SUPREME COURT OF THE STATE OF NEW YORK
Appellate Division, Fourth Judicial Department
1408
KA 13-00422
PRESENT: SMITH, J.P., FAHEY, WHALEN, AND DEJOSEPH, JJ.
THE PEOPLE OF THE STATE OF NEW YORK, RESPONDENT,
V MEMORANDUM AND ORDER
MARK DANIELS, DEFENDANT-APPELLANT.
THE LEGAL AID BUREAU OF BUFFALO, INC., BUFFALO (ROBERT L. KEMP OF
COUNSEL), FOR DEFENDANT-APPELLANT.
FRANK A. SEDITA, III, DISTRICT ATTORNEY, BUFFALO (NICHOLAS T. TEXIDO
OF COUNSEL), FOR RESPONDENT.
Appeal from a judgment of the Erie County Court (Michael L.
D’Amico, J.), rendered January 18, 2013. The judgment convicted
defendant, upon a nonjury verdict, of robbery in the second degree
(two counts), grand larceny in the third degree and reckless driving.
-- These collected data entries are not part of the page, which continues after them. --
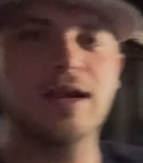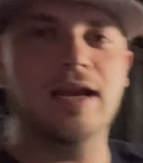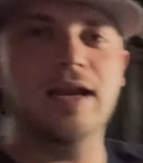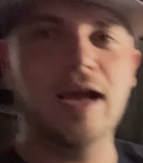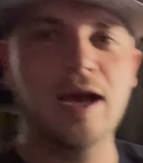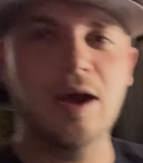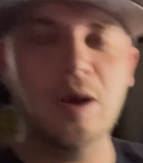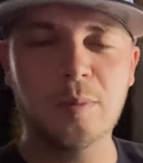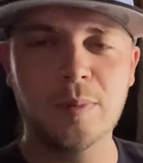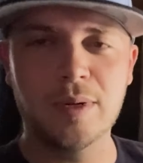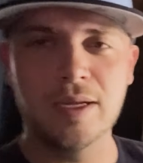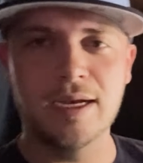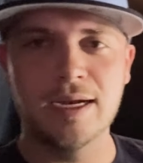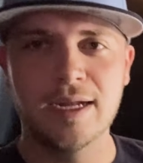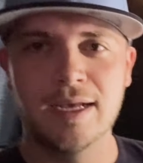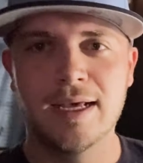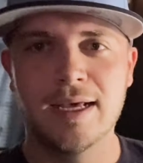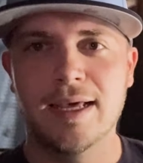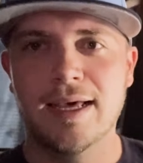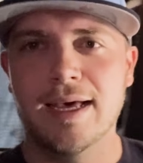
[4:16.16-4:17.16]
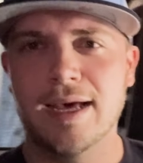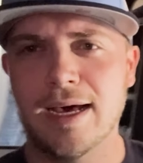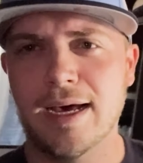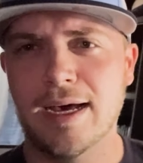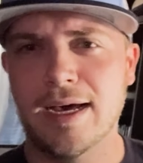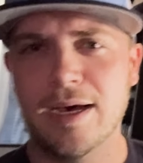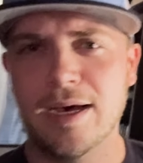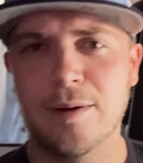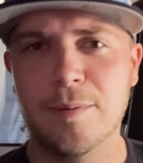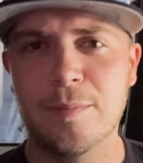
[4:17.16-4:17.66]
now, but
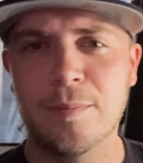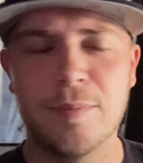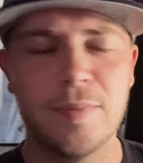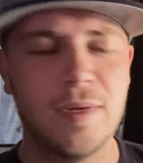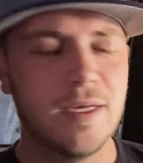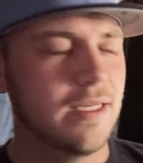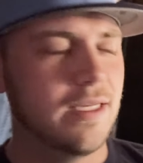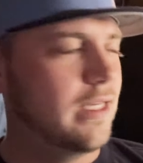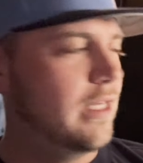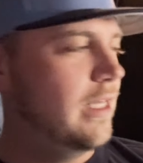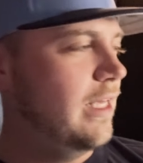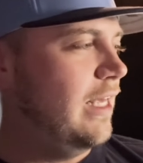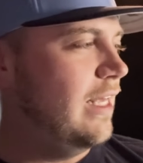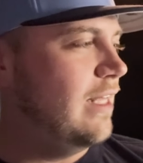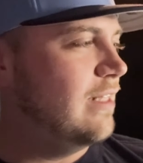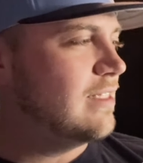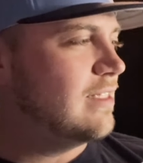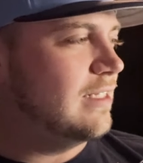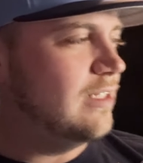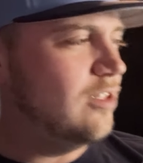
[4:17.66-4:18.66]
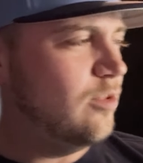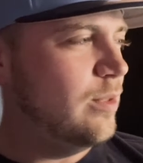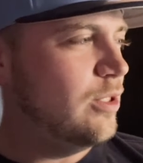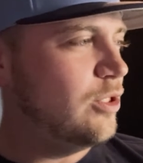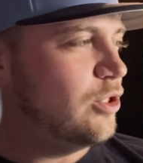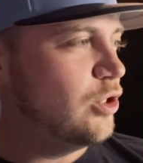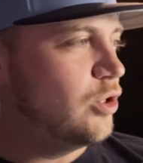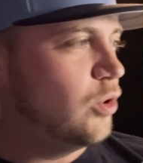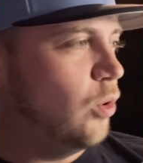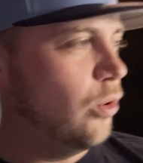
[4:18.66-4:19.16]
um, it's a little bit
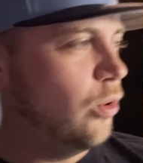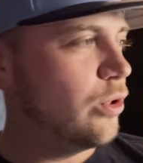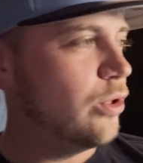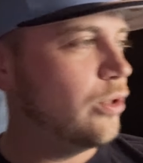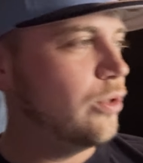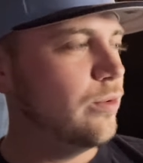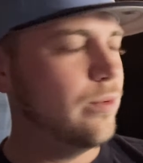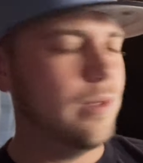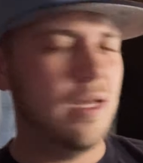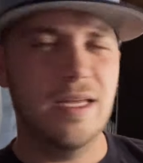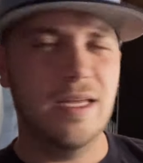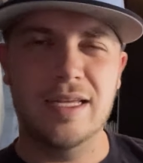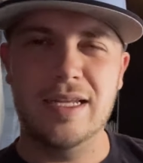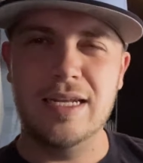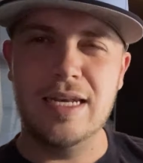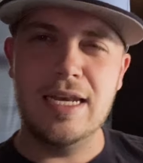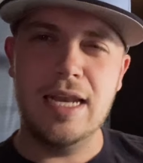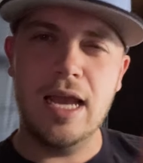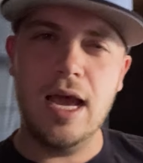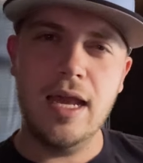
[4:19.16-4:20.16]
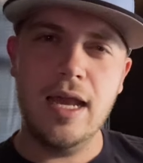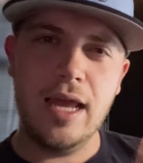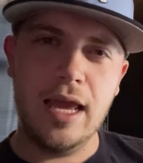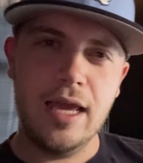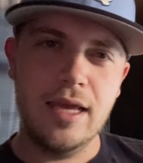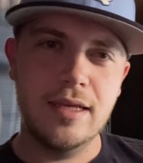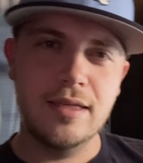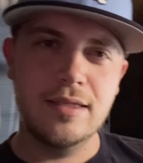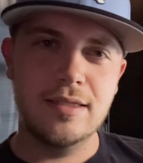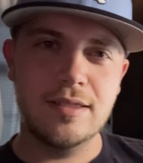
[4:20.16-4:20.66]
shorter. Not
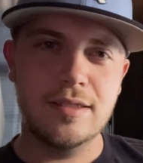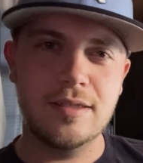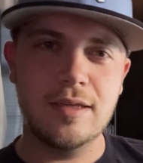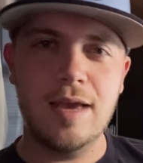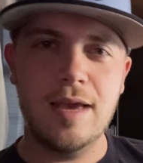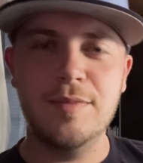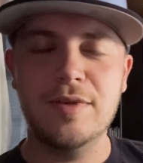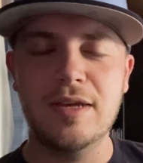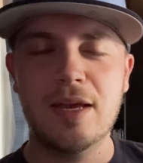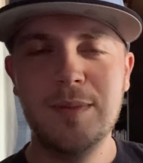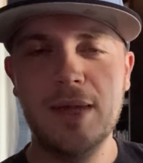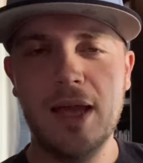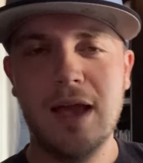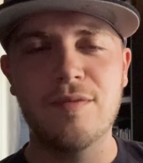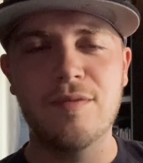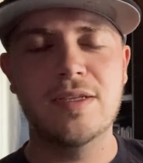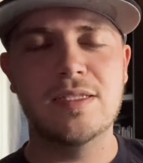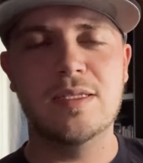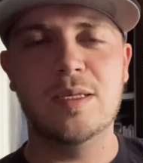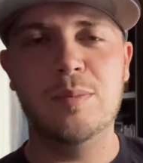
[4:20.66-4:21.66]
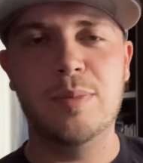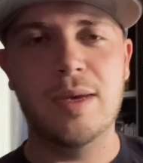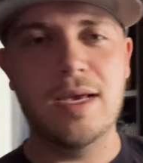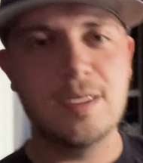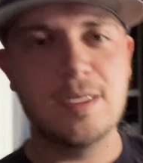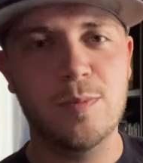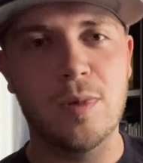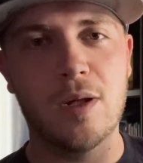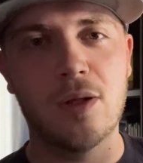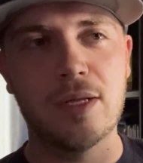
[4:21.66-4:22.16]
as I mean, I mean, obviously
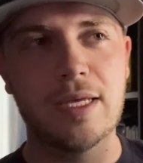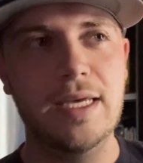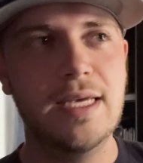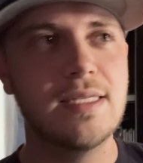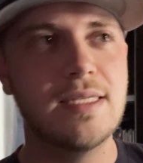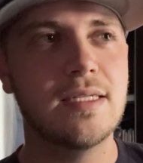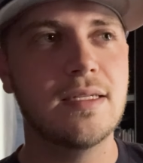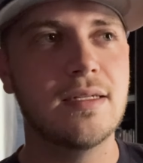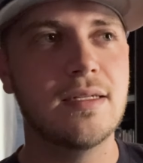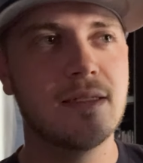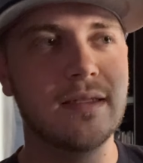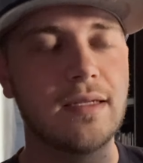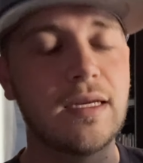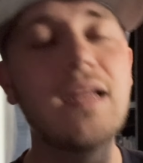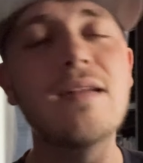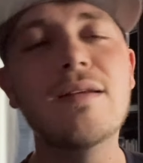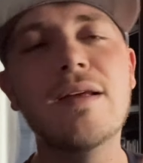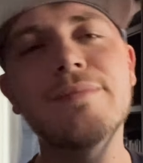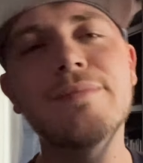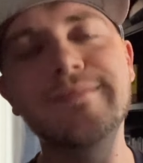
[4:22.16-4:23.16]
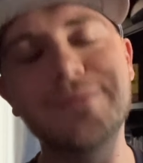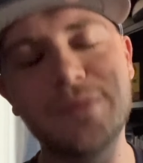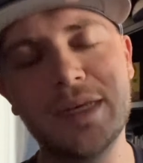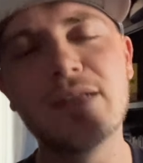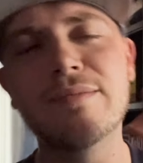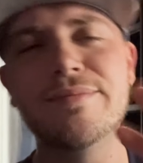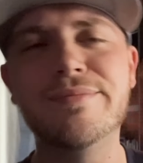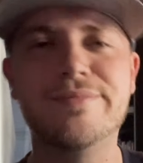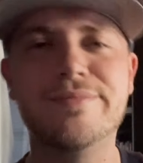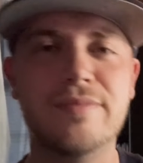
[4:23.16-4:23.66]
baseball isn't. And,
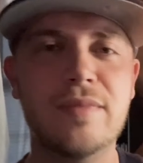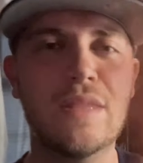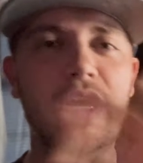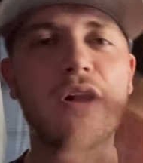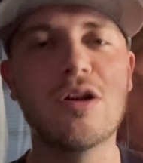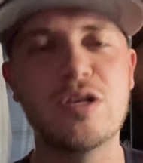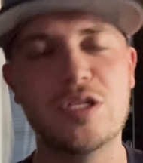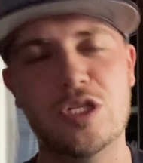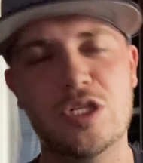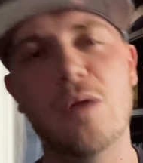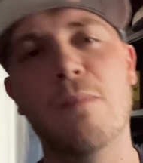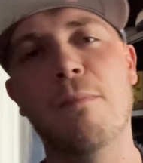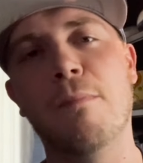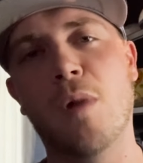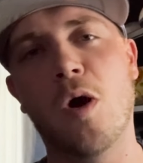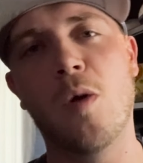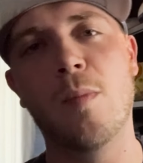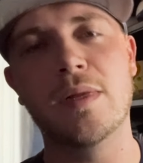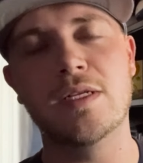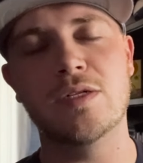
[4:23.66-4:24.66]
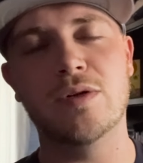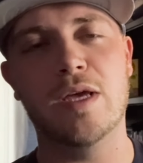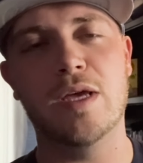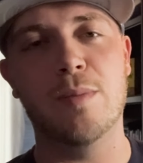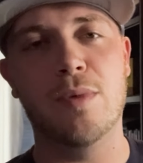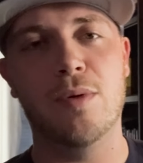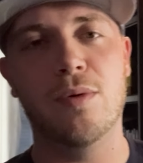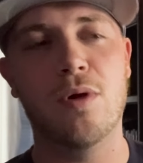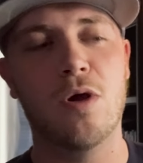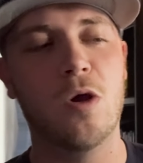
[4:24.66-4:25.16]
there are some moments. Don't
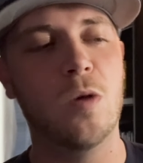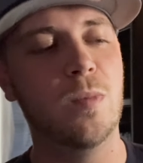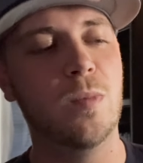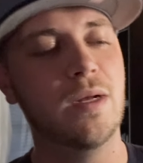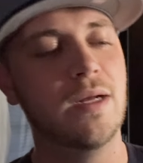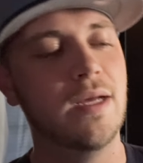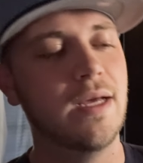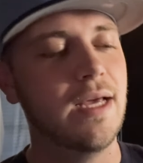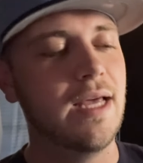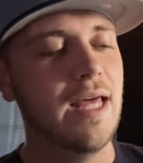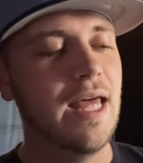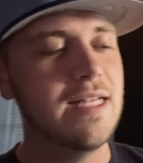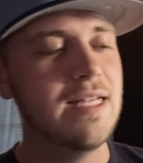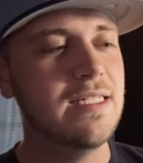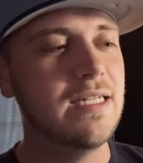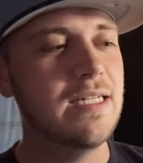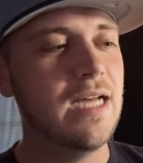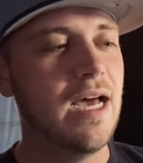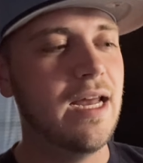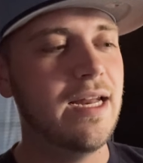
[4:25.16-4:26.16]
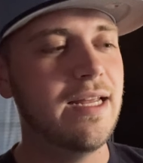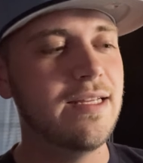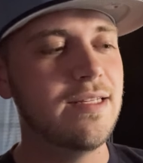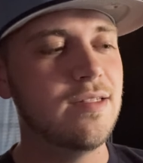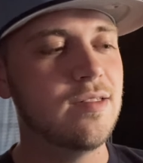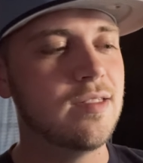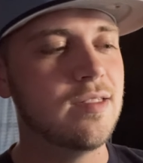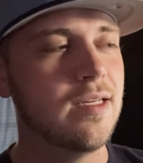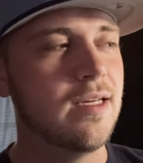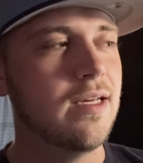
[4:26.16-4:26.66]
get me wrong, but it's not
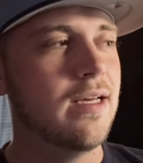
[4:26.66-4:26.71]
as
It is hereby ORDERED that the judgment so appealed from is
unanimously modified on the law by vacating the sentence imposed on
count four of the indictment and imposing a definite sentence of 30
days’ imprisonment on that count, to run concurrently with the
sentences imposed on counts one, two, and three, and as modified the
judgment is affirmed.
Memorandum: Defendant appeals from a judgment convicting him
upon a nonjury verdict of two counts of robbery in the second degree
(Penal Law § 160.10 [2] [a]), and one count each of grand larceny in
the third degree (§ 155.35 [1]) and reckless driving (Vehicle and
Traffic Law § 1212), in connection with a bank robbery and the flight
therefrom, which resulted in injuries to two innocent civilians.
We reject defendant’s contention that the evidence is legally
insufficient to support the robbery and grand larceny convictions.
Viewing the evidence in the light most favorable to the People (see
People v Contes, 60 NY2d 620, 621), we conclude that there is a valid
line of reasoning and permissible inferences that could lead the court
in this nonjury trial to find that defendant forcibly stole money in
excess of $3,000 from the bank. “Although the employees of the bank
robbed by defendant . . . could not specifically identify defendant,
the element of identity was established by a compelling chain of
circumstantial evidence that had no reasonable explanation except that
defendant was . . . the perpetrator[]” (People v Brown, 92 AD3d 1216,
1217, lv denied 18 NY3d 992). That evidence included the stolen GPS
unit and prerecorded bait money in defendant’s bag that he dropped
-2- 1408
KA 13-00422
when apprehended by the police, clothing removed from defendant at the
hospital that matched the bank employees’ descriptions, and the
presence of defendant’s DNA on clothing found in the middle of
defendant’s route in fleeing from the bank. Furthermore, viewing the
evidence in the light of the elements of the crimes in this nonjury
trial (see People v Danielson, 9 NY3d 342, 349), we reject defendant’s
contention that the verdict is against the weight of the evidence with
respect to the robbery and grand larceny convictions (see generally
People v Bleakley, 69 NY2d 490, 495; People v Kirton, 36 AD3d 1011,
1013-1014, lv denied 8 NY3d 947).
Finally, although not raised by defendant, we note that the
sentence imposed on count four of the indictment, i.e., a one-year
definite term of imprisonment for reckless driving, an unclassified
misdemeanor, is illegal (see Vehicle and Traffic Law § 1801 [1]; Penal
Law § 70.15 [3]), and we cannot allow that illegal sentence to stand
(see generally People v VanValkinburgh, 90 AD3d 1553, 1554). “In the
interest of judicial economy, we exercise our inherent authority to
correct the illegal sentence” (People v Perrin, 94 AD3d 1551, 1551).
We therefore modify the judgment by vacating the sentence imposed on
count four and imposing a definite sentence of 30 days’ imprisonment
on that count, to run concurrently with the sentences imposed on the
remaining counts of the indictment (Vehicle and Traffic Law § 1801
[1]). We otherwise conclude that the sentences imposed on the
remaining counts are not unduly harsh or severe.